The bicycle factory was in Crown Street, a stone’s throw from the city centre. There was a signboard with big bold letters: BRANNAN BICYCLE COMPANY.

It had started out as a simple workshop, Uncle Albert told her, little more than a lean-to propped against one of the last fragments of the old city wall. Over the years the place had grown in an ad hoc way so that now there was a forge shop and a turnery, workshops for wheel and gear making, departments for finishing and packing, store rooms, mess facilities, offices – not to mention the corner that was now given over to the BFS Motor Manufacturing Company. This was where all the Eves were made, as well as bicycles.

They walked in through the gateway and across an untidy yard, damp from the rain. He held her hand and she gripped his fingers tightly as they entered one of the buildings – a vast place, it seemed to her, with long grimy windows and a high wooden ceiling held up by iron girders. There were long trestle tables with bicycles in various stages of completion, and lots of men in caps and aprons who were busy about their work – but not too busy to smile and wink at her as she passed. She blushed and hung her head.

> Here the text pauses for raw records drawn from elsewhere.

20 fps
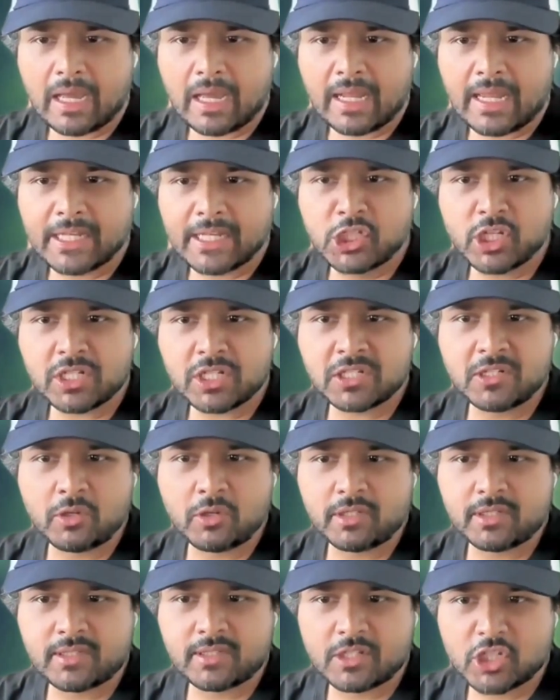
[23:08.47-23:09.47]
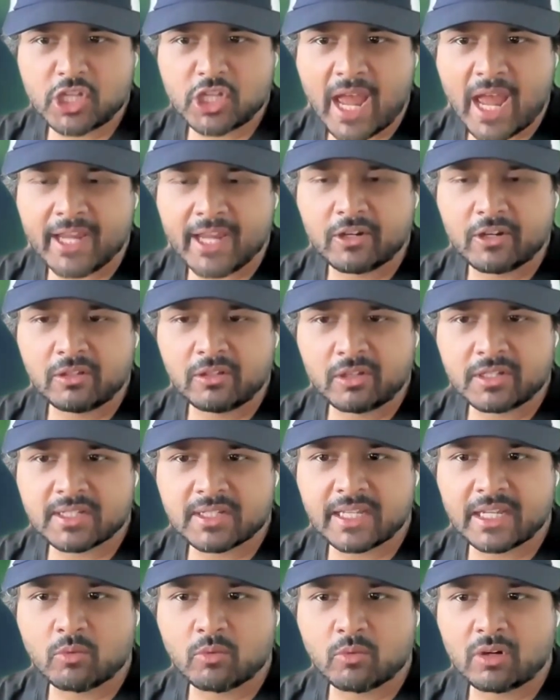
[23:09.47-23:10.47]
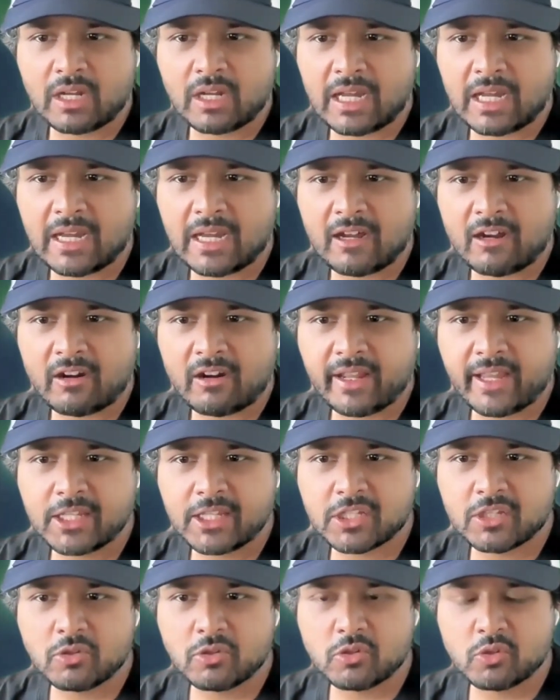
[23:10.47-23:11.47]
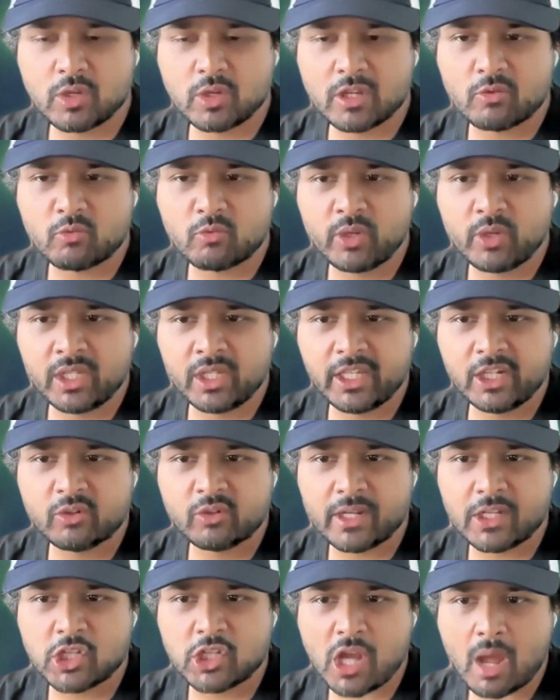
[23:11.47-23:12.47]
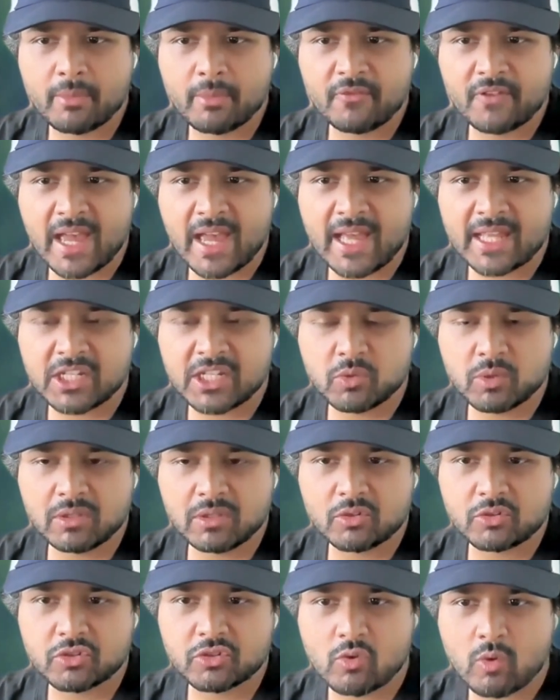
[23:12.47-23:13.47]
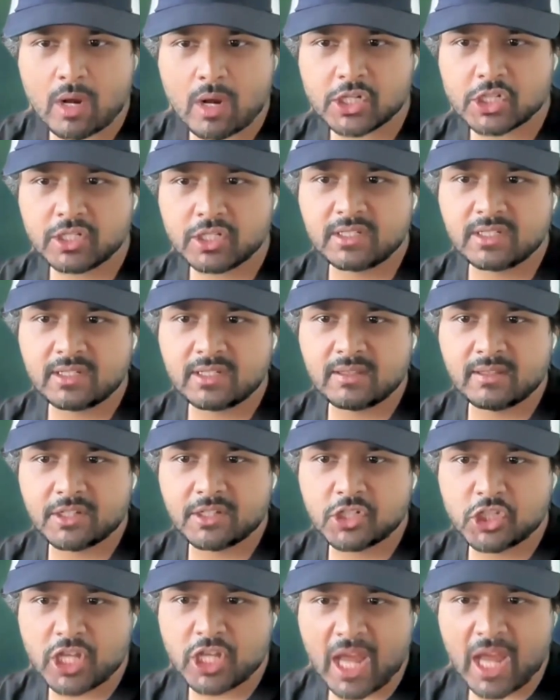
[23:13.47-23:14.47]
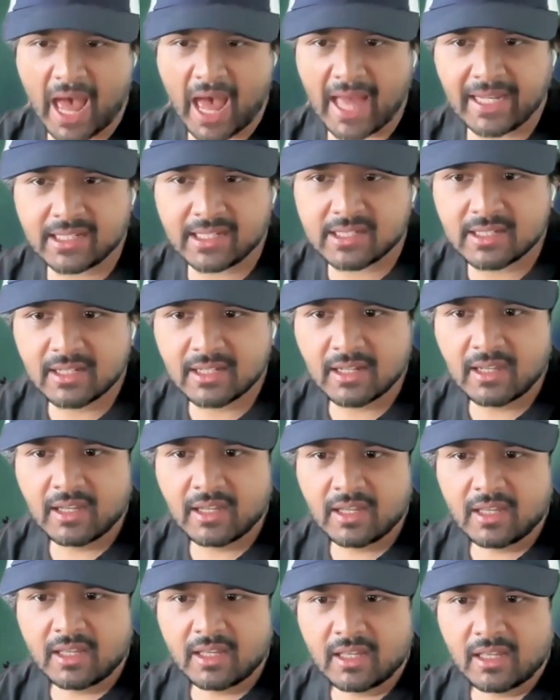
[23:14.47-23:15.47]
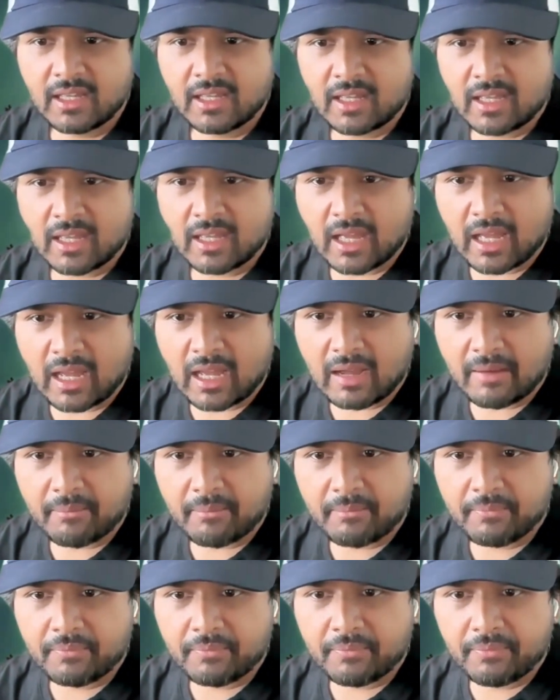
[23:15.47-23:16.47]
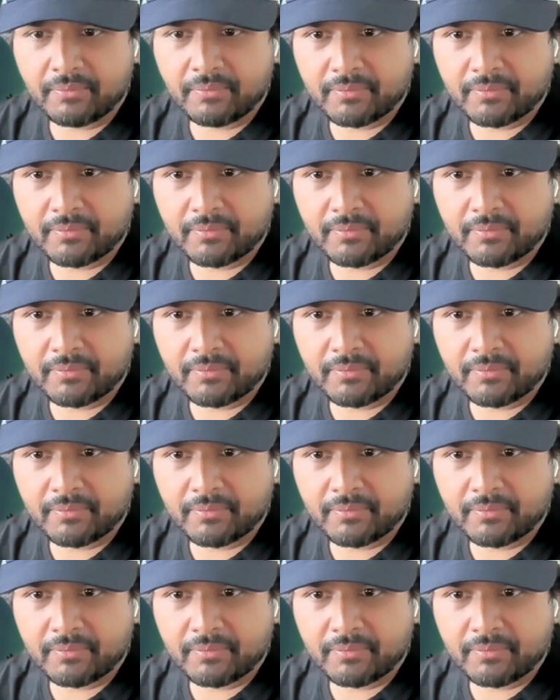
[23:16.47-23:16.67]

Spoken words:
and I just noticed the chat here. It looks like our HQ is doing a really great job of answering those questions in the chat. Uh,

The noise and the dust and the dirt, the smell of oil and metal and sweat made her head swim – made her feel out of place. But Uncle Albert seemed entirely at home here, relaxed and uncommonly garrulous as he pointed here and there, explaining what was going on in various parts of the room, giving her snippets of the history too, the long story of the works, how he’d built it all from nothing.

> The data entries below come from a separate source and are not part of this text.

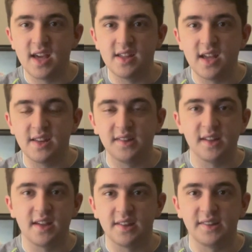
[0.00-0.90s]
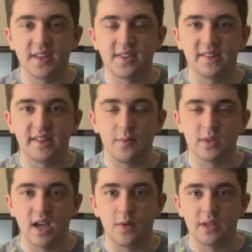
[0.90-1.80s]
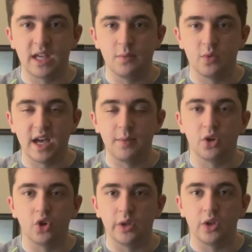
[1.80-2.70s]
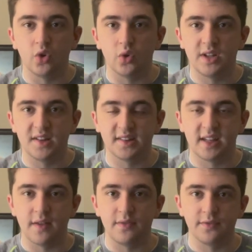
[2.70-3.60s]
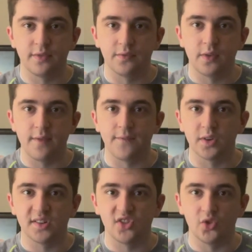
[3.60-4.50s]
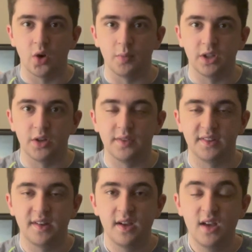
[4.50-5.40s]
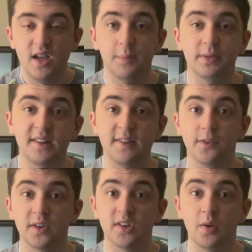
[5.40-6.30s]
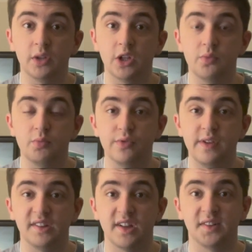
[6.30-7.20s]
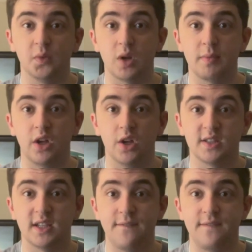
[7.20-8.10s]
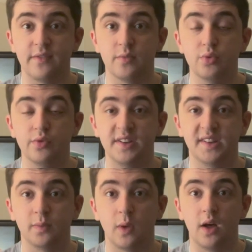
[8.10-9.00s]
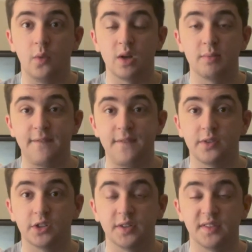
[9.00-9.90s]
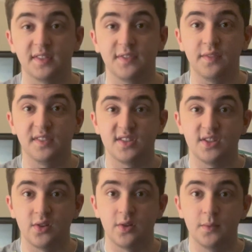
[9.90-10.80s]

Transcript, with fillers: it, and it's and it's not the same without Mac- without Macaulay Culkin as Kevin from from the first two Home Alones. And plus, the first Home Alone movie is also one of my all time favorite movies as well. One of my favorite Christmas films too.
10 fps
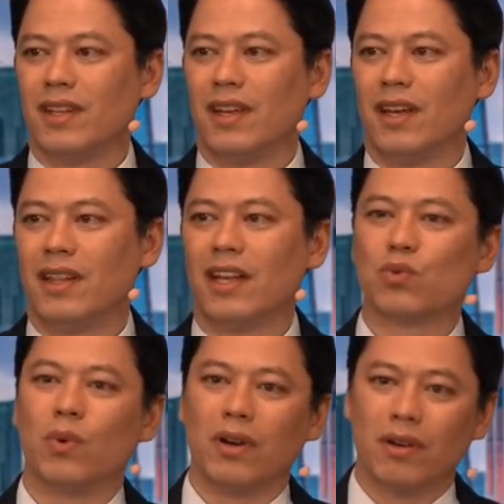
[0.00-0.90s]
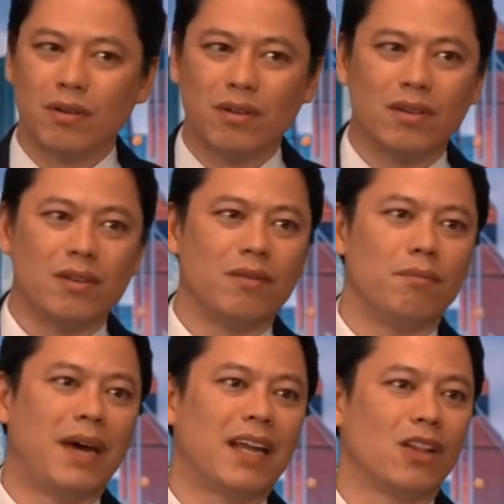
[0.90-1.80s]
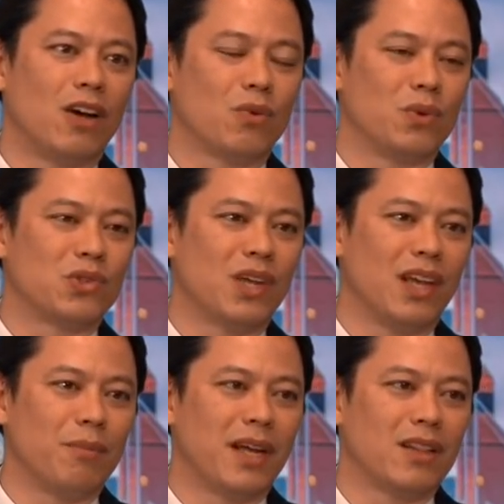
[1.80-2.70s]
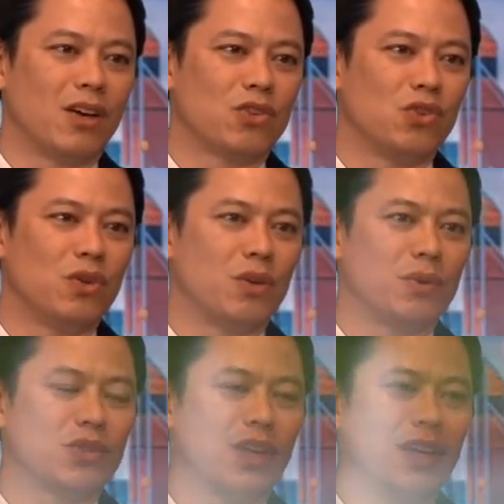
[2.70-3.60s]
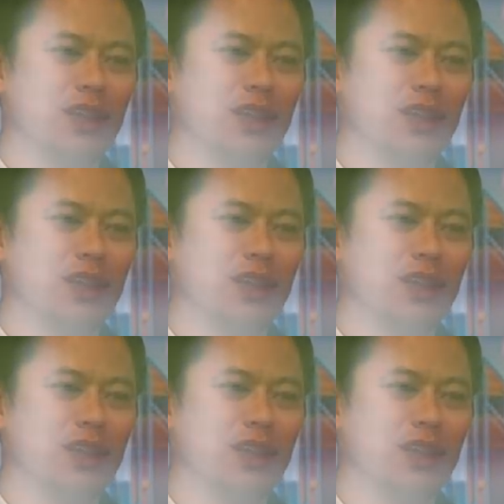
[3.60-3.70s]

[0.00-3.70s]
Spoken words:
And that's what Matlock was saying, Matlock Jr. was saying in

‘My father – your grandfather, that is – his business was watches, as you probably know. He made his fortune, such as it was, from watches, him and his two partners. But by the time he passed on and I stepped into his shoes, the market for British-made watches was falling away. People had started buying foreign watches, Swiss and American. It was cheapness that counted, not craftsmanship. I wanted to modernize, branch out. Sewing machines might have worked as a side line. But old George Taylor – he was the last of the original partners – he wouldn’t hear of it. He was a watchmaker, he said, watches were all he knew.
Stick at it,
was his motto. And he stuck at it until the business nearly died under him. When I came to sell it, after he’d gone, it was worth only a fraction of what it had been. But by then I had this place, something I worked on as a hobby to start with, but which became a business in its own right.’

He’d started alone, he said, but had soon poached Simcox from the watch business, his first employee. Ever since then, Simcox had been his right-hand man. They had worked together through thick and thin. Now, nearly twenty years later, there was a workforce of over a hundred. Dorothea could well believe it. There were men everywhere she looked. It seemed amazing to her that out of such apparent chaos, something as intricate and functional as a bicycle was produced.

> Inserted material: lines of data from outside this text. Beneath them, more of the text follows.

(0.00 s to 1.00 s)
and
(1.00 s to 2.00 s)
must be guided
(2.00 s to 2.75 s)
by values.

In the relative quiet of Uncle Albert’s office – merely a
partitioned
-off corner of the big workshop – Dorothea sat on a chair by the door. This, she thought, watching as her uncle sorted through a jumble of papers on his desk, was where he belonged. Here you could see all of him, every facet, not like at Clifton where he was merely an adjunct, an interloper:
Mr Brannan, not from round these parts.

On the face of it, Dorothea said to herself, Uncle Albert and Aunt Eloise were worlds apart, had nothing in common; yet they seemed to fit together in some mysterious way like the parts of a bicycle. They worked as a whole. And the bond was strong, had brought Aunt Eloise all the way to Coventry, the place where she’d been so unhappy. She was willing to use any method – she’d been willing to use even her own niece – in order to bring Uncle Albert back to Clifton. As for Uncle Albert, he must know in his heart – Dorothea was sure of it – that Aunt Eloise was a pillar of virtue. How could anyone think otherwise – unless you were Nanny or Cook, picking over old bones, or Bessie Downs telling taller and taller tales?